- **Goal of the exercise**: Exclude the pictures, and otherwise reproduce the data in full.

======== Supplied information

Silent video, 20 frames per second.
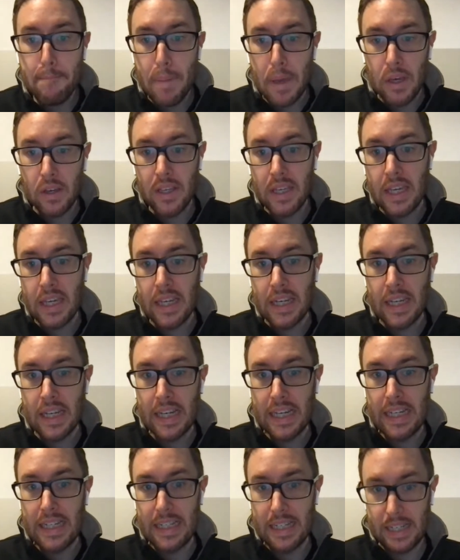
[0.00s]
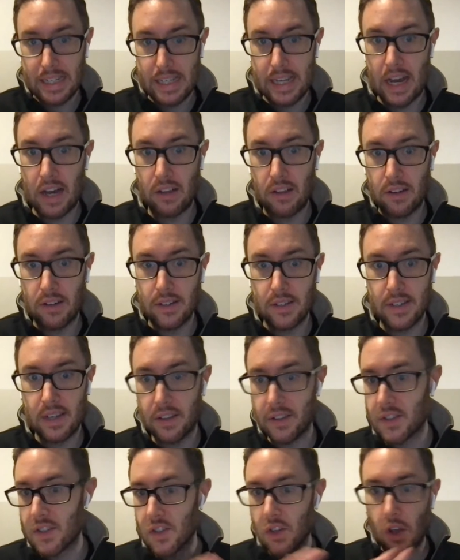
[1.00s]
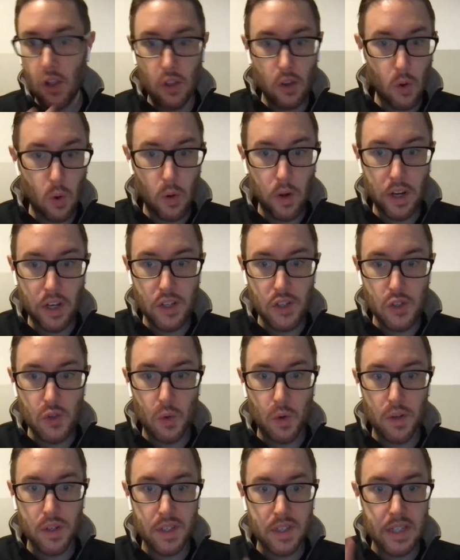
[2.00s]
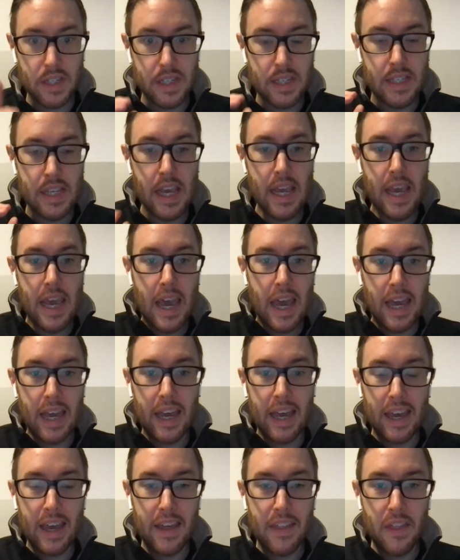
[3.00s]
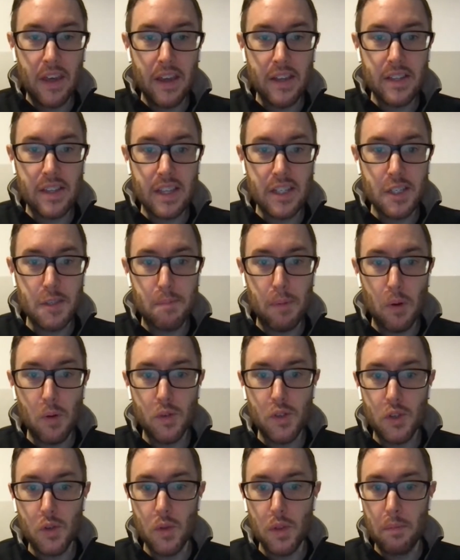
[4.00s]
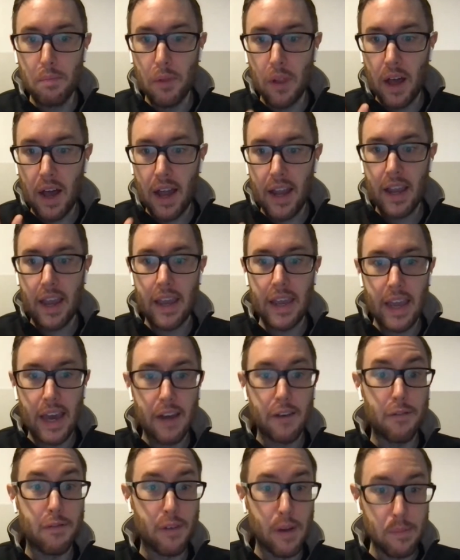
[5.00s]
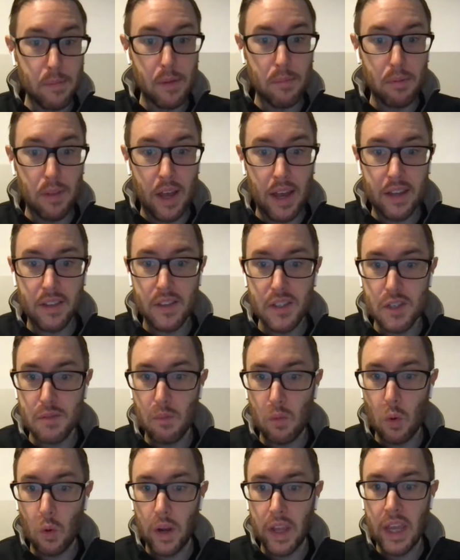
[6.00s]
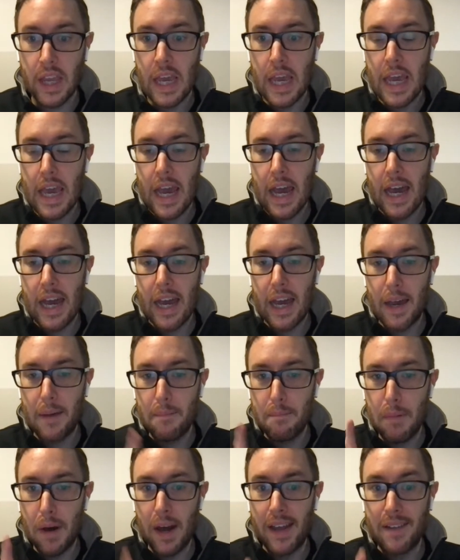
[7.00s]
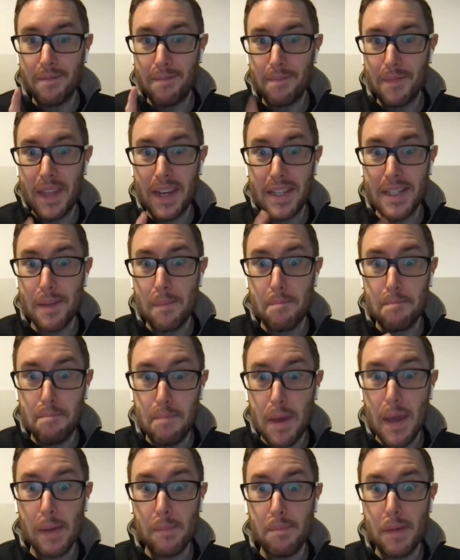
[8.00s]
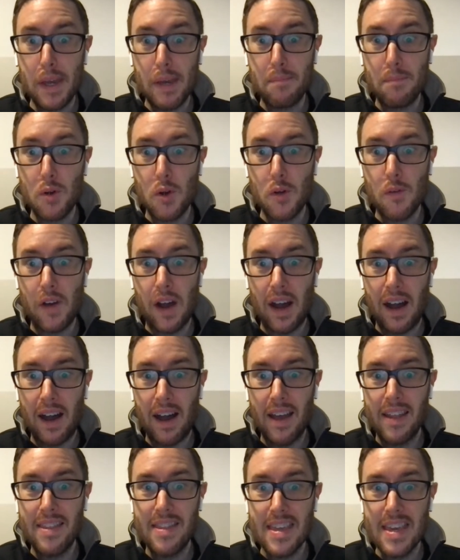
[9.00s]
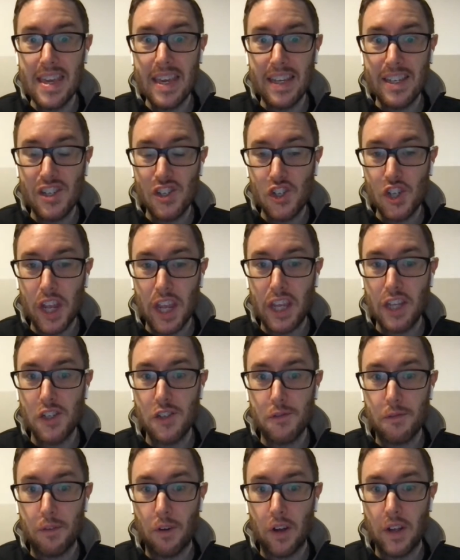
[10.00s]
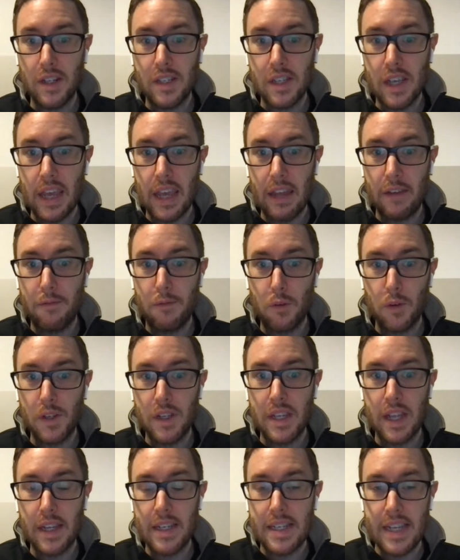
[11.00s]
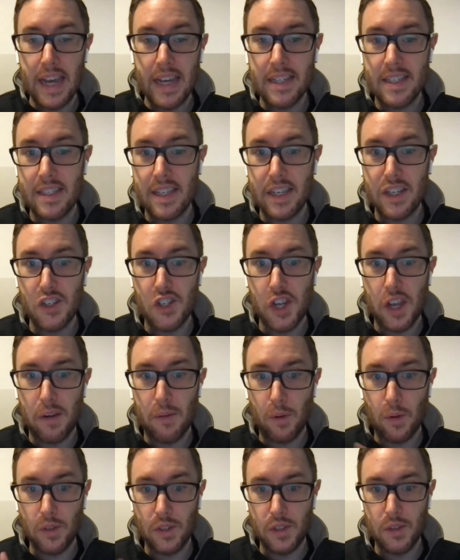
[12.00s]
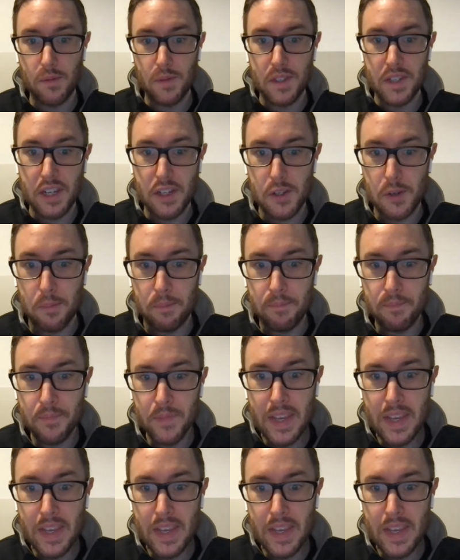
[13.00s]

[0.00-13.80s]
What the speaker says: billion. Now, this is all according to sources that spoke to The Block. I got it from The Block this morning, but that is a big, big move on the exchange front and for DEX in general. So stay tuned.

================

- **Output of the exercise**:
Silent video, 20 frames per second.
[0.00s]
[1.00s]
[2.00s]
[3.00s]
[4.00s]
[5.00s]
[6.00s]
[7.00s]
[8.00s]
[9.00s]
[10.00s]
[11.00s]
[12.00s]
[13.00s]

[0.00-13.80s]
What the speaker says: billion. Now, this is all according to sources that spoke to The Block. I got it from The Block this morning, but that is a big, big move on the exchange front and for DEX in general. So stay tuned.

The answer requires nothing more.